## Assignment
Return only the lines below starting at the line containing "[00:09:39.80]" and ending at the line containing "[00:09:41.60]", both included, exactly as they are and with no pictures.

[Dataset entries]
== == ==

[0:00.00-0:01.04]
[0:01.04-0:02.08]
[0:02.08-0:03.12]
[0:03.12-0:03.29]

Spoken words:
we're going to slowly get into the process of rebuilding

== == ==

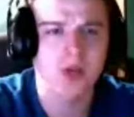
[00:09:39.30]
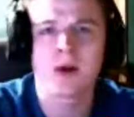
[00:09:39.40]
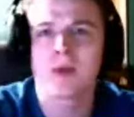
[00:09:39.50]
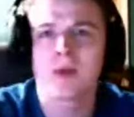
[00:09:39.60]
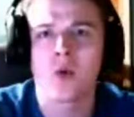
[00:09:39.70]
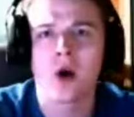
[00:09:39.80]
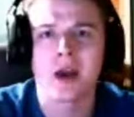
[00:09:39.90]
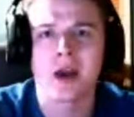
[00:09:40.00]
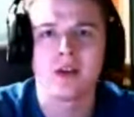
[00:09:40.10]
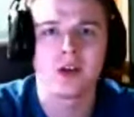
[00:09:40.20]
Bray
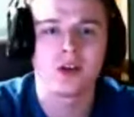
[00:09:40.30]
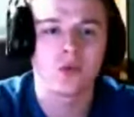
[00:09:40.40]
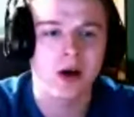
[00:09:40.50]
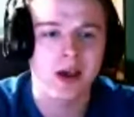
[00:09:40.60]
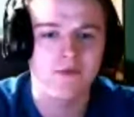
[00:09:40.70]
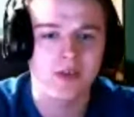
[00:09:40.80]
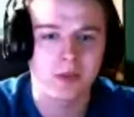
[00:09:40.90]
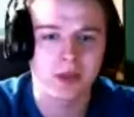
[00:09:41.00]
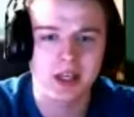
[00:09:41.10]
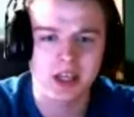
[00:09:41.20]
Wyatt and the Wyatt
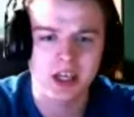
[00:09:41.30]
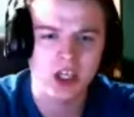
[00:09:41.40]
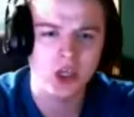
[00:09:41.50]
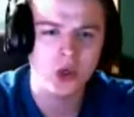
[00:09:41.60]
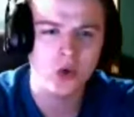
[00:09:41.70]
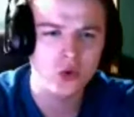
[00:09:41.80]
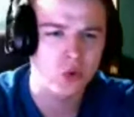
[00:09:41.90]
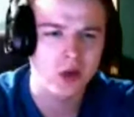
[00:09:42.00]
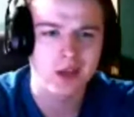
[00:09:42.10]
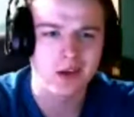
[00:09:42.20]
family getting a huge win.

== == ==

## Response box
[00:09:39.80]
[00:09:39.90]
[00:09:40.00]
[00:09:40.10]
[00:09:40.20]
Bray
[00:09:40.30]
[00:09:40.40]
[00:09:40.50]
[00:09:40.60]
[00:09:40.70]
[00:09:40.80]
[00:09:40.90]
[00:09:41.00]
[00:09:41.10]
[00:09:41.20]
Wyatt and the Wyatt
[00:09:41.30]
[00:09:41.40]
[00:09:41.50]
[00:09:41.60]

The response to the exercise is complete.